START THE INPUT

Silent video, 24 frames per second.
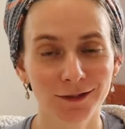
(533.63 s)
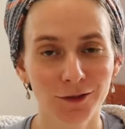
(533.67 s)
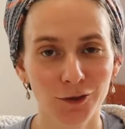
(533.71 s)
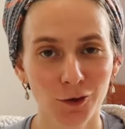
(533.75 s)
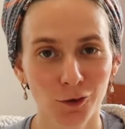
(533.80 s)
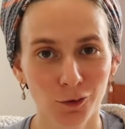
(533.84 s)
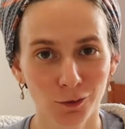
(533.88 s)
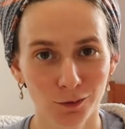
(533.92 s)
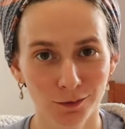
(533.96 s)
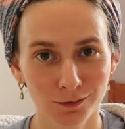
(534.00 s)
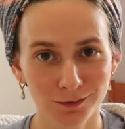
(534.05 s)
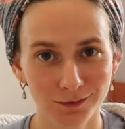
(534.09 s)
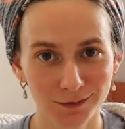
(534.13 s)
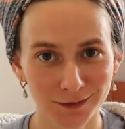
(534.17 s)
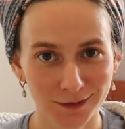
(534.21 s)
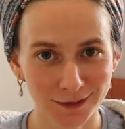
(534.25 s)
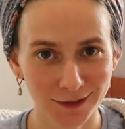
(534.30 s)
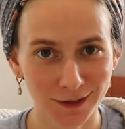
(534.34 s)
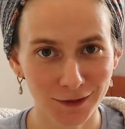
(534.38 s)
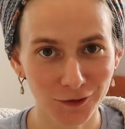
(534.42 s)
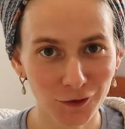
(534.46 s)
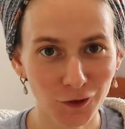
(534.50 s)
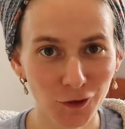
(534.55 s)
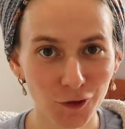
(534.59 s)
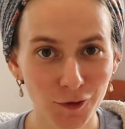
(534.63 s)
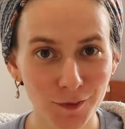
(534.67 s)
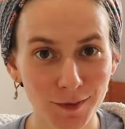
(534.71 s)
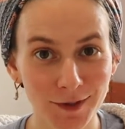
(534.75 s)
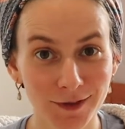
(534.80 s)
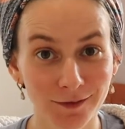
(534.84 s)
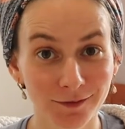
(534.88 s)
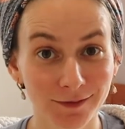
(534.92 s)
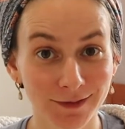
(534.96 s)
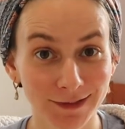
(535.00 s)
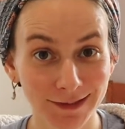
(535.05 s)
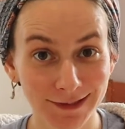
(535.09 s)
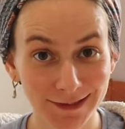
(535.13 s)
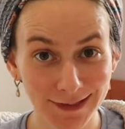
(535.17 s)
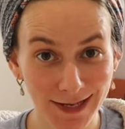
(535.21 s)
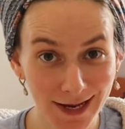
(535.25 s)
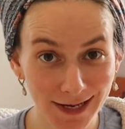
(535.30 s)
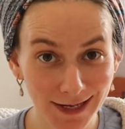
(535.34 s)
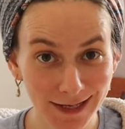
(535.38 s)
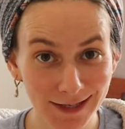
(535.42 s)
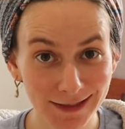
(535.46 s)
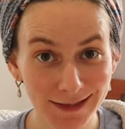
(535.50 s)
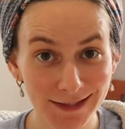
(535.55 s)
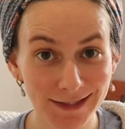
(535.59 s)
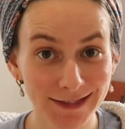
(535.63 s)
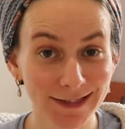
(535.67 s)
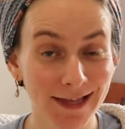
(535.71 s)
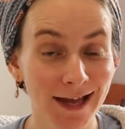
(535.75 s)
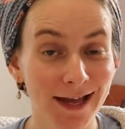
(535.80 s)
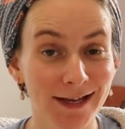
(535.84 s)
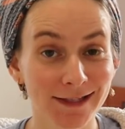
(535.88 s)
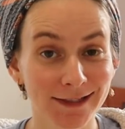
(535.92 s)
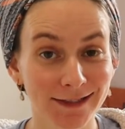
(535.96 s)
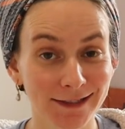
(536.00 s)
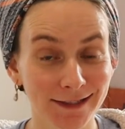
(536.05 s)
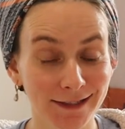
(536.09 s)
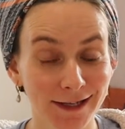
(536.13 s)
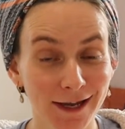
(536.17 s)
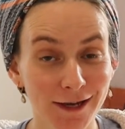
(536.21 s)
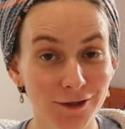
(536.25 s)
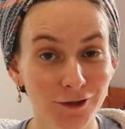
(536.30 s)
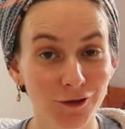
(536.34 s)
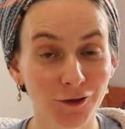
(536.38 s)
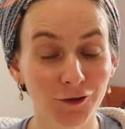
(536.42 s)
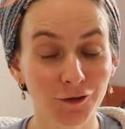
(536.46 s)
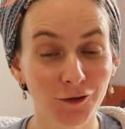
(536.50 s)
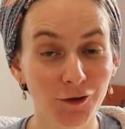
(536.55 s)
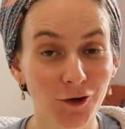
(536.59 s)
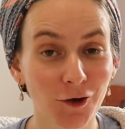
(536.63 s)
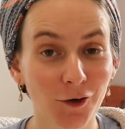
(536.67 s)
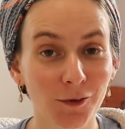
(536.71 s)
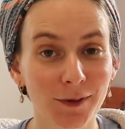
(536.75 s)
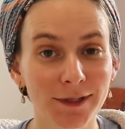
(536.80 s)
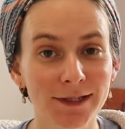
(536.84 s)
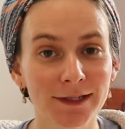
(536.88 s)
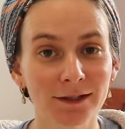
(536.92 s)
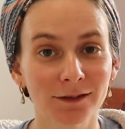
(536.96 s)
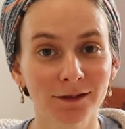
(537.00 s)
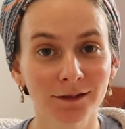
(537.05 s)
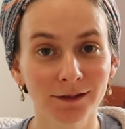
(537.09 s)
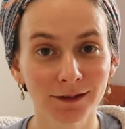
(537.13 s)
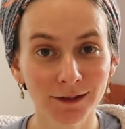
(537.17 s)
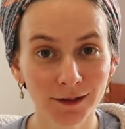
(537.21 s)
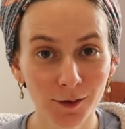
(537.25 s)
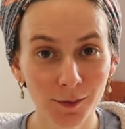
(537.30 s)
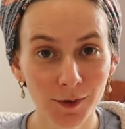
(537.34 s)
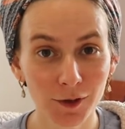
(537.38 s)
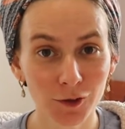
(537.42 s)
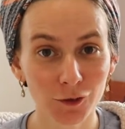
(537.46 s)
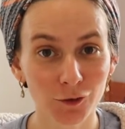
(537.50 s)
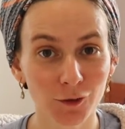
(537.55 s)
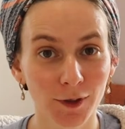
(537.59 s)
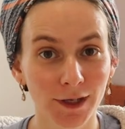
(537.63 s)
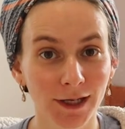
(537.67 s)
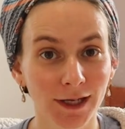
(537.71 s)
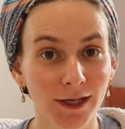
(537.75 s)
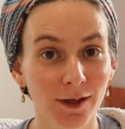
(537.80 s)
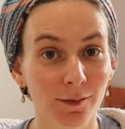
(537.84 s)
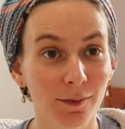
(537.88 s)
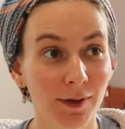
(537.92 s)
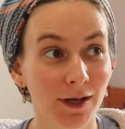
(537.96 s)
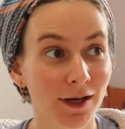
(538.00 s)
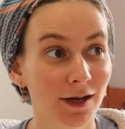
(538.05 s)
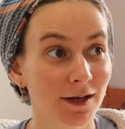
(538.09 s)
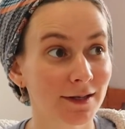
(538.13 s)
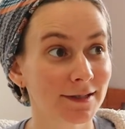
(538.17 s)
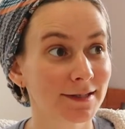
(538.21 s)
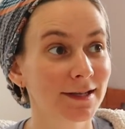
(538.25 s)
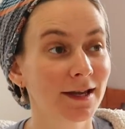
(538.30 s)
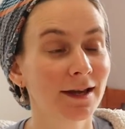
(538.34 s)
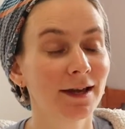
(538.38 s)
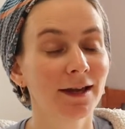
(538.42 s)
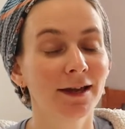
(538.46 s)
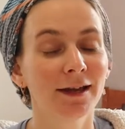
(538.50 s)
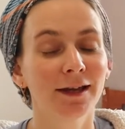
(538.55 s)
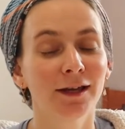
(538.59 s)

So in terms of taking this test, yes or no, it's a little bit tricky, because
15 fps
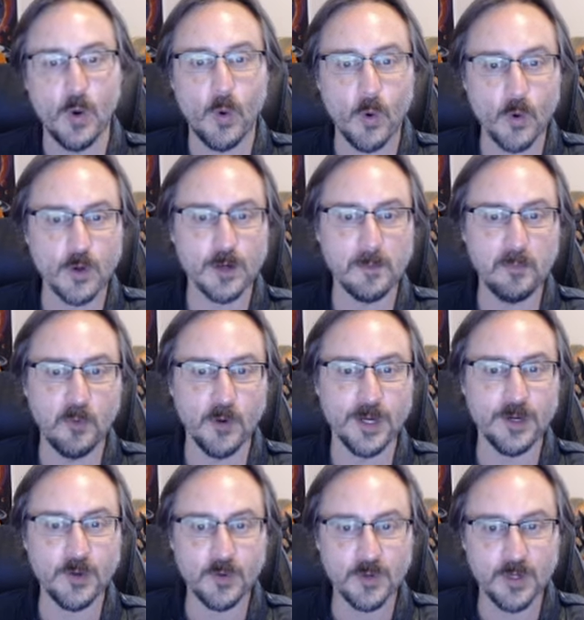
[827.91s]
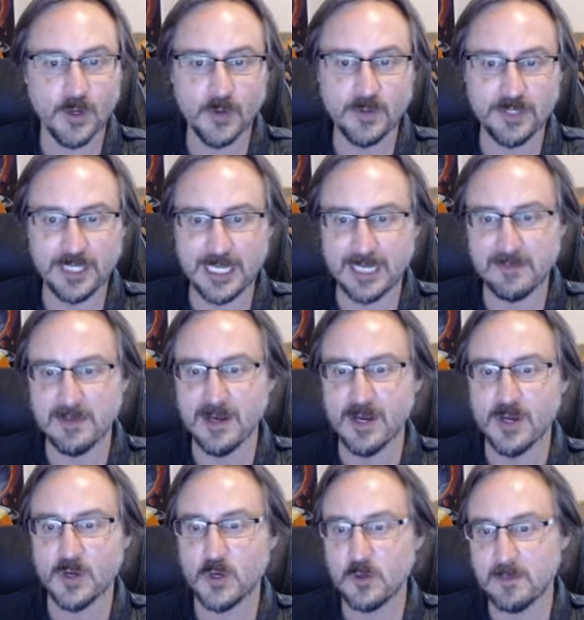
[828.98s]
or appoint her own team
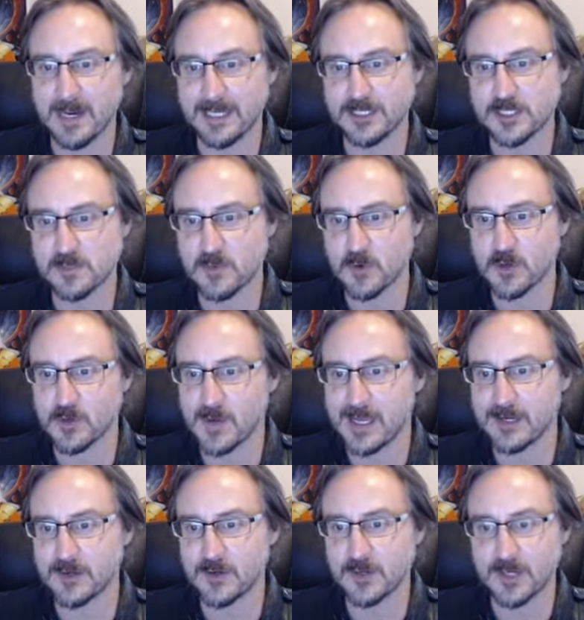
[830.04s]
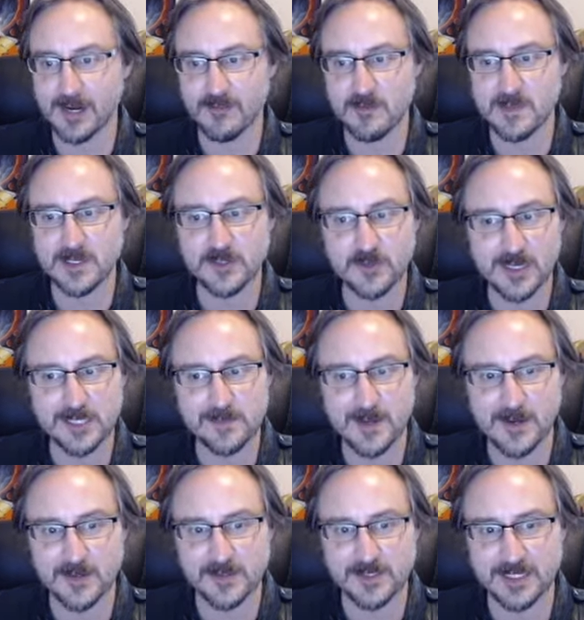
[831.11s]
who might support greater government
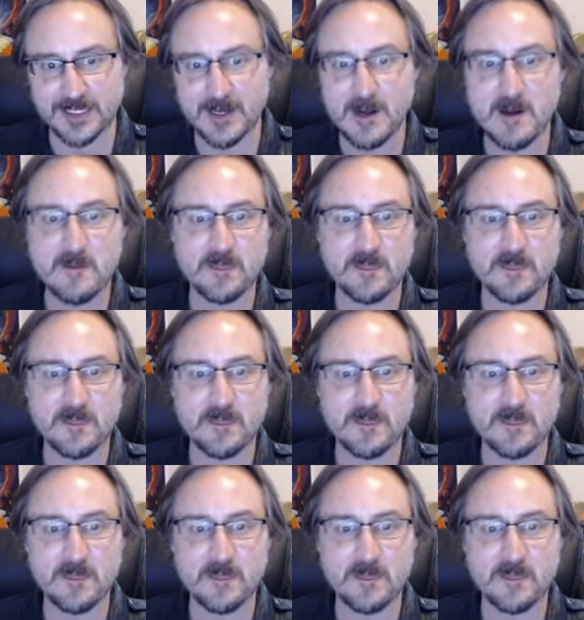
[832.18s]
transparency.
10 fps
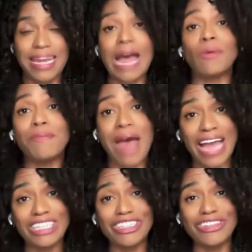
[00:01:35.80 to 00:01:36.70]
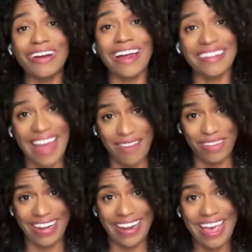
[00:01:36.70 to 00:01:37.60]
Now imagine you're
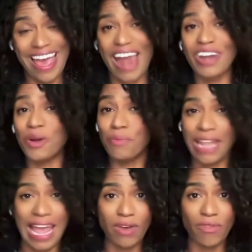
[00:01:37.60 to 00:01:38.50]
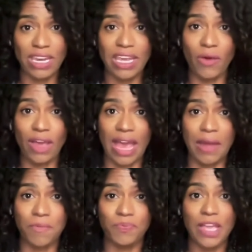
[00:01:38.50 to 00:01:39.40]
11 and you're playing a video
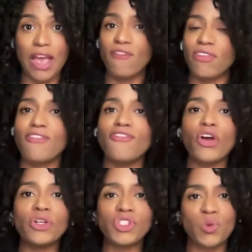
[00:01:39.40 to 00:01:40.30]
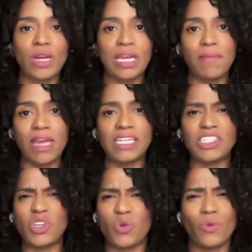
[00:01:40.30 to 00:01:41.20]
game. For the first 20
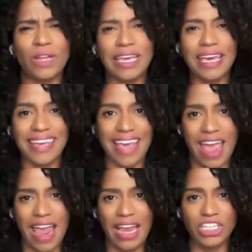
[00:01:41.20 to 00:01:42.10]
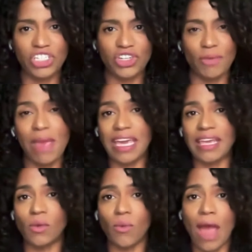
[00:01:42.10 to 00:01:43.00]
minutes, you're really engaged. You're
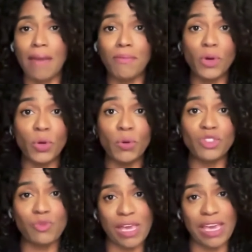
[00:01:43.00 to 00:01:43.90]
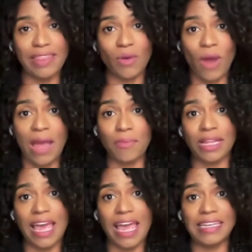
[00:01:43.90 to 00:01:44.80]
making the right moves, picking the right
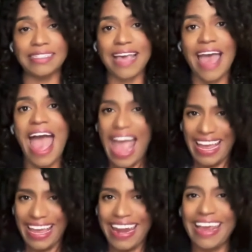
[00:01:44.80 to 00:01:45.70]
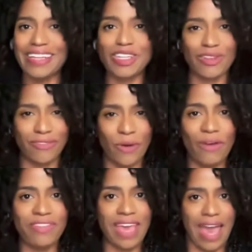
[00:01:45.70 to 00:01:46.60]
plays, and getting into the flow
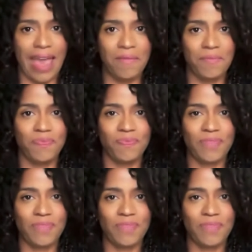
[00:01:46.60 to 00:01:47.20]
of the game.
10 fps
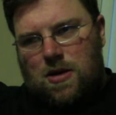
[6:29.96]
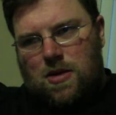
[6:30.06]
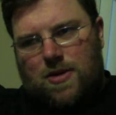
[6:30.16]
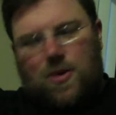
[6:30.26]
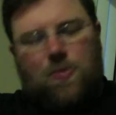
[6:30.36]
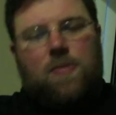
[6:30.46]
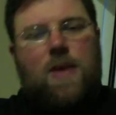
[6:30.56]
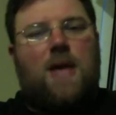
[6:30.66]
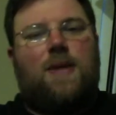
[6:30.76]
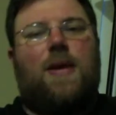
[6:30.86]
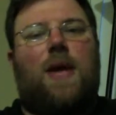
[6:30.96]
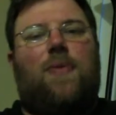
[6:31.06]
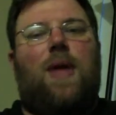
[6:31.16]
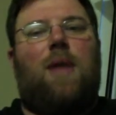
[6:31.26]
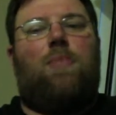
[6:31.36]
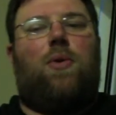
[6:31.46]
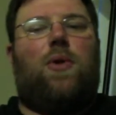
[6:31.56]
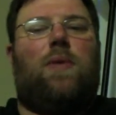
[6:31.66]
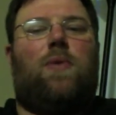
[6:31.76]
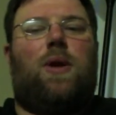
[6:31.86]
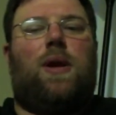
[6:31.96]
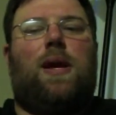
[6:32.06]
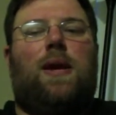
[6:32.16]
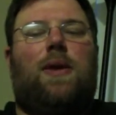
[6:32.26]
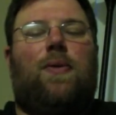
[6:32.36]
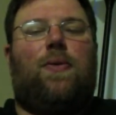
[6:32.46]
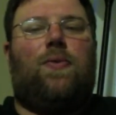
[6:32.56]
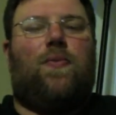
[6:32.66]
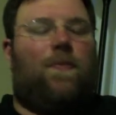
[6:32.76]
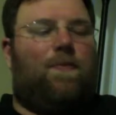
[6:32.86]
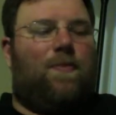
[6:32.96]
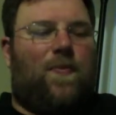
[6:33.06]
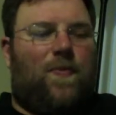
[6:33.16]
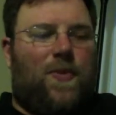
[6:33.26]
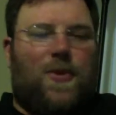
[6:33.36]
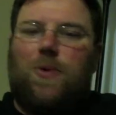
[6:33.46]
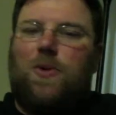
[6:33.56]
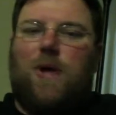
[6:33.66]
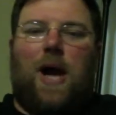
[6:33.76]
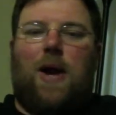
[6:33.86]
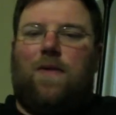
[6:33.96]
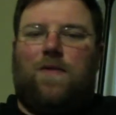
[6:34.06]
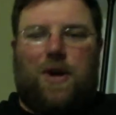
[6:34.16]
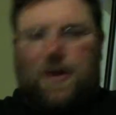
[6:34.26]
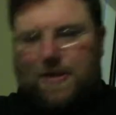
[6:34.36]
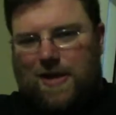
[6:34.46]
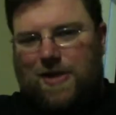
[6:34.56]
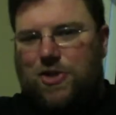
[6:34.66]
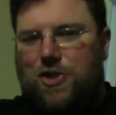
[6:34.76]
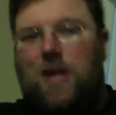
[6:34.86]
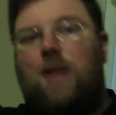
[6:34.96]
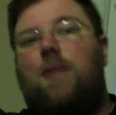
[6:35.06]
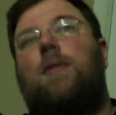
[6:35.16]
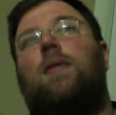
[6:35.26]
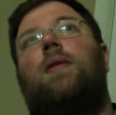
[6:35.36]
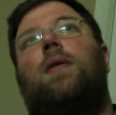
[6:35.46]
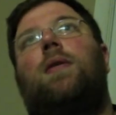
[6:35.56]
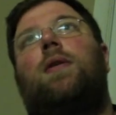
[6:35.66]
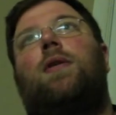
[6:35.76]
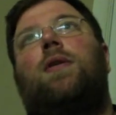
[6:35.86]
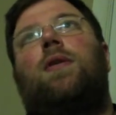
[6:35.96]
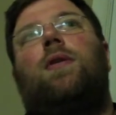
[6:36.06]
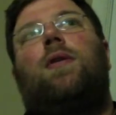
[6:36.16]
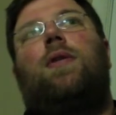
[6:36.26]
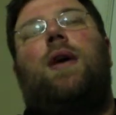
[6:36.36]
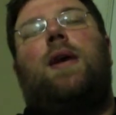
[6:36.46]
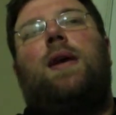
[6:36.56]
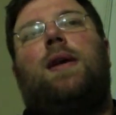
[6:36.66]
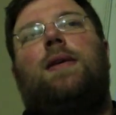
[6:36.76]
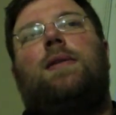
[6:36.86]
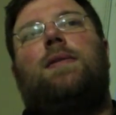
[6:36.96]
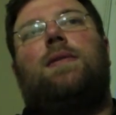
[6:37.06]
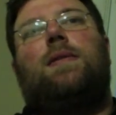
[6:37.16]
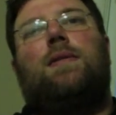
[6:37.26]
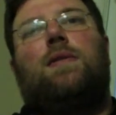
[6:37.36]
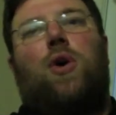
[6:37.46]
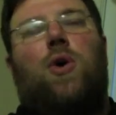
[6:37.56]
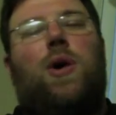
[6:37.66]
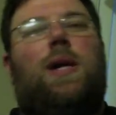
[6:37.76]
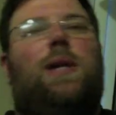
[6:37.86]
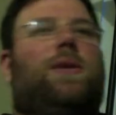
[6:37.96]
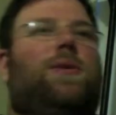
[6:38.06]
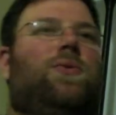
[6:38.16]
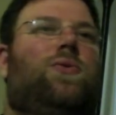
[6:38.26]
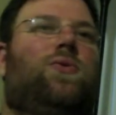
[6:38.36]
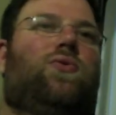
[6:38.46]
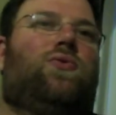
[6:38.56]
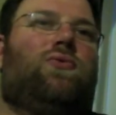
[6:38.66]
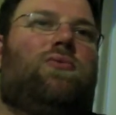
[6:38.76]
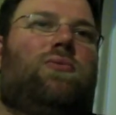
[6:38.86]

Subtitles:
Superman is at that point where he is so tired of Darkseid's shit that he's going to,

END THE INPUT

Keep the pictures out of the copy and write out the data exactly as it stands.

RESPONSE BELOW:
Silent video, 24 frames per second.
(533.63 s)
(533.67 s)
(533.71 s)
(533.75 s)
(533.80 s)
(533.84 s)
(533.88 s)
(533.92 s)
(533.96 s)
(534.00 s)
(534.05 s)
(534.09 s)
(534.13 s)
(534.17 s)
(534.21 s)
(534.25 s)
(534.30 s)
(534.34 s)
(534.38 s)
(534.42 s)
(534.46 s)
(534.50 s)
(534.55 s)
(534.59 s)
(534.63 s)
(534.67 s)
(534.71 s)
(534.75 s)
(534.80 s)
(534.84 s)
(534.88 s)
(534.92 s)
(534.96 s)
(535.00 s)
(535.05 s)
(535.09 s)
(535.13 s)
(535.17 s)
(535.21 s)
(535.25 s)
(535.30 s)
(535.34 s)
(535.38 s)
(535.42 s)
(535.46 s)
(535.50 s)
(535.55 s)
(535.59 s)
(535.63 s)
(535.67 s)
(535.71 s)
(535.75 s)
(535.80 s)
(535.84 s)
(535.88 s)
(535.92 s)
(535.96 s)
(536.00 s)
(536.05 s)
(536.09 s)
(536.13 s)
(536.17 s)
(536.21 s)
(536.25 s)
(536.30 s)
(536.34 s)
(536.38 s)
(536.42 s)
(536.46 s)
(536.50 s)
(536.55 s)
(536.59 s)
(536.63 s)
(536.67 s)
(536.71 s)
(536.75 s)
(536.80 s)
(536.84 s)
(536.88 s)
(536.92 s)
(536.96 s)
(537.00 s)
(537.05 s)
(537.09 s)
(537.13 s)
(537.17 s)
(537.21 s)
(537.25 s)
(537.30 s)
(537.34 s)
(537.38 s)
(537.42 s)
(537.46 s)
(537.50 s)
(537.55 s)
(537.59 s)
(537.63 s)
(537.67 s)
(537.71 s)
(537.75 s)
(537.80 s)
(537.84 s)
(537.88 s)
(537.92 s)
(537.96 s)
(538.00 s)
(538.05 s)
(538.09 s)
(538.13 s)
(538.17 s)
(538.21 s)
(538.25 s)
(538.30 s)
(538.34 s)
(538.38 s)
(538.42 s)
(538.46 s)
(538.50 s)
(538.55 s)
(538.59 s)

So in terms of taking this test, yes or no, it's a little bit tricky, because
15 fps
[827.91s]
[828.98s]
or appoint her own team
[830.04s]
[831.11s]
who might support greater government
[832.18s]
transparency.
10 fps
[00:01:35.80 to 00:01:36.70]
[00:01:36.70 to 00:01:37.60]
Now imagine you're
[00:01:37.60 to 00:01:38.50]
[00:01:38.50 to 00:01:39.40]
11 and you're playing a video
[00:01:39.40 to 00:01:40.30]
[00:01:40.30 to 00:01:41.20]
game. For the first 20
[00:01:41.20 to 00:01:42.10]
[00:01:42.10 to 00:01:43.00]
minutes, you're really engaged. You're
[00:01:43.00 to 00:01:43.90]
[00:01:43.90 to 00:01:44.80]
making the right moves, picking the right
[00:01:44.80 to 00:01:45.70]
[00:01:45.70 to 00:01:46.60]
plays, and getting into the flow
[00:01:46.60 to 00:01:47.20]
of the game.
10 fps
[6:29.96]
[6:30.06]
[6:30.16]
[6:30.26]
[6:30.36]
[6:30.46]
[6:30.56]
[6:30.66]
[6:30.76]
[6:30.86]
[6:30.96]
[6:31.06]
[6:31.16]
[6:31.26]
[6:31.36]
[6:31.46]
[6:31.56]
[6:31.66]
[6:31.76]
[6:31.86]
[6:31.96]
[6:32.06]
[6:32.16]
[6:32.26]
[6:32.36]
[6:32.46]
[6:32.56]
[6:32.66]
[6:32.76]
[6:32.86]
[6:32.96]
[6:33.06]
[6:33.16]
[6:33.26]
[6:33.36]
[6:33.46]
[6:33.56]
[6:33.66]
[6:33.76]
[6:33.86]
[6:33.96]
[6:34.06]
[6:34.16]
[6:34.26]
[6:34.36]
[6:34.46]
[6:34.56]
[6:34.66]
[6:34.76]
[6:34.86]
[6:34.96]
[6:35.06]
[6:35.16]
[6:35.26]
[6:35.36]
[6:35.46]
[6:35.56]
[6:35.66]
[6:35.76]
[6:35.86]
[6:35.96]
[6:36.06]
[6:36.16]
[6:36.26]
[6:36.36]
[6:36.46]
[6:36.56]
[6:36.66]
[6:36.76]
[6:36.86]
[6:36.96]
[6:37.06]
[6:37.16]
[6:37.26]
[6:37.36]
[6:37.46]
[6:37.56]
[6:37.66]
[6:37.76]
[6:37.86]
[6:37.96]
[6:38.06]
[6:38.16]
[6:38.26]
[6:38.36]
[6:38.46]
[6:38.56]
[6:38.66]
[6:38.76]
[6:38.86]

Subtitles:
Superman is at that point where he is so tired of Darkseid's shit that he's going to,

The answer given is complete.